Remix.run Logo
jauer 5 days ago

TFA asserts that Git LFS is bad for several reasons including because proprietary with vendor lock-in which I don't think is fair to claim. GitHub provided an open client and server which negates that.

LFS does break disconnected/offline/sneakernet operations which wasn't mentioned and is not awesome, but those are niche workflows. It sounds like that would also be broken with promisors.

The `git partial clone` examples are cool!

The description of Large Object Promisors makes it sound like they take the client-side complexity in LFS, move it server-side, and then increases the complexity? Instead of the client uploading to a git server and to a LFS server it uploads to a git server which in turn uploads to an object store, but the client will download directly from the object store? Obviously different tradeoffs there. I'm curious how often people will get bit by uploading to public git servers which upload to hidden promisor remotes.

IshKebab 5 days ago | parent | next [-]

LFS is bad. The server implementations suck. It conflates object contents with the storage method. It's opt-in, in a terrible way - if you do the obvious thing you get tiny text files instead of the files you actually want.

I dunno if their solution is any better but it's fairly unarguable that LFS is bad.

jayd16 5 days ago | parent | next [-]

It does seem like this proposal has exactly the same issue. Unless this new method blocks cloning when unable to access the promisors, you'll end up with similar problems of broken large files.

cowsandmilk 5 days ago | parent [-]

How so? This proposal doesn’t require you to run `git lfs install` to get the correct files…

jayd16 5 days ago | parent | next [-]

If the architecture is irrelevant and it's just a matter of turning it on by default they could have done that with LFS long ago.

thayne 5 days ago | parent [-]

Git lfs can't do it by default because:

1. It is a separate tool that has to be installed separately from git

2. It works by using git filters and git hooks, which need to be set up locally.

Something built in to git doesn't have those problems.

xg15 5 days ago | parent [-]

But then they could have just taken the LFS plugin and made it a core part of git, if that were the only problems.

thayne 2 days ago | parent [-]

If it didn't have those problems, it wouldn't really be git lfs, it would be something else.

vlovich123 5 days ago | parent | prev [-]

And what happens when an object is missing from the cloud storage or that storage has been migrated multiple times and someone turns down the old storage that’s needed for archival versions?

atq2119 5 days ago | parent [-]

You obviously get errors in that case, which is not great.

But GP's point was that there is an entire other category of errors with git-lfs that are eliminated with this more native approach.
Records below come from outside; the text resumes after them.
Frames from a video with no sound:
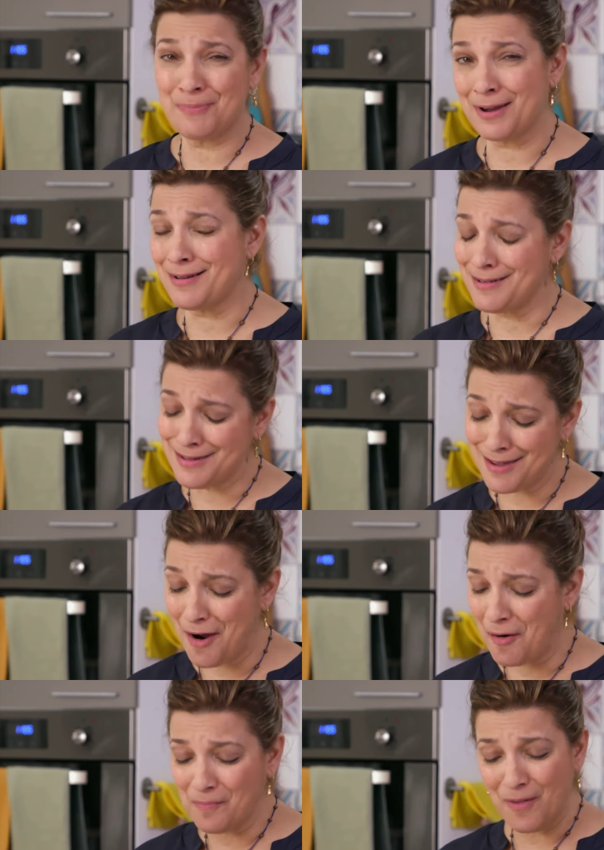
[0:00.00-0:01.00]
pickle in
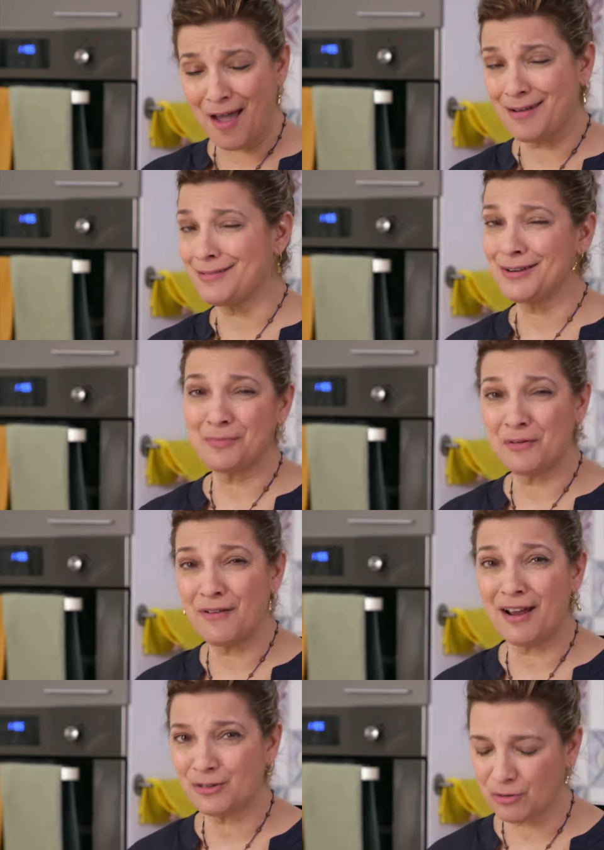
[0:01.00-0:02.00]
there, adding a little bit
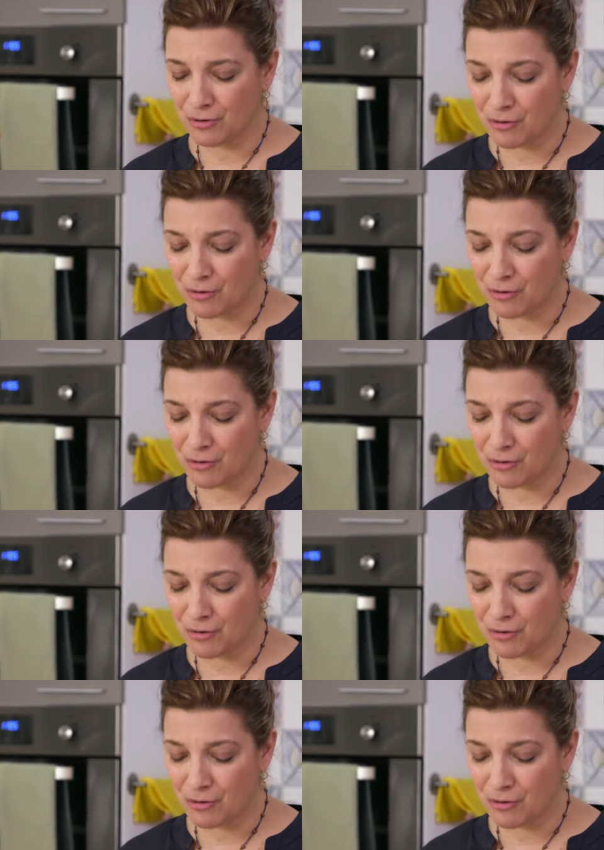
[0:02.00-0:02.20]
of extra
Git-lfs allows you to get into an inconsistent state e.g. when you interrupt a git action that just doesn't happen with native git.

jayd16 5 days ago | parent [-]

It's yet to be seen what it actually eliminates and what they're willing to actually enable by default.

The architecture does seem to still be in the general framing of "treat large files as special and host them differently." That is the crux of the problem in the first place.

I think it would shock no one to find that the official system also needs to be enabled and also falls back to a mode where it supports fetching and merging pointers without full file content.

I do hope all the UX problems will be fixed. I just don't see them going away naturally and we have to put our trust in the hope that the git maintainers will make enjoyable, seamless and safe commands.

ozim 5 days ago | parent | prev [-]

I think maybe not storing large files in repo but managing those separately.

Mostly I did not run into such use case but in general I don’t see any upsides trying to shove some big files together with code within repositories.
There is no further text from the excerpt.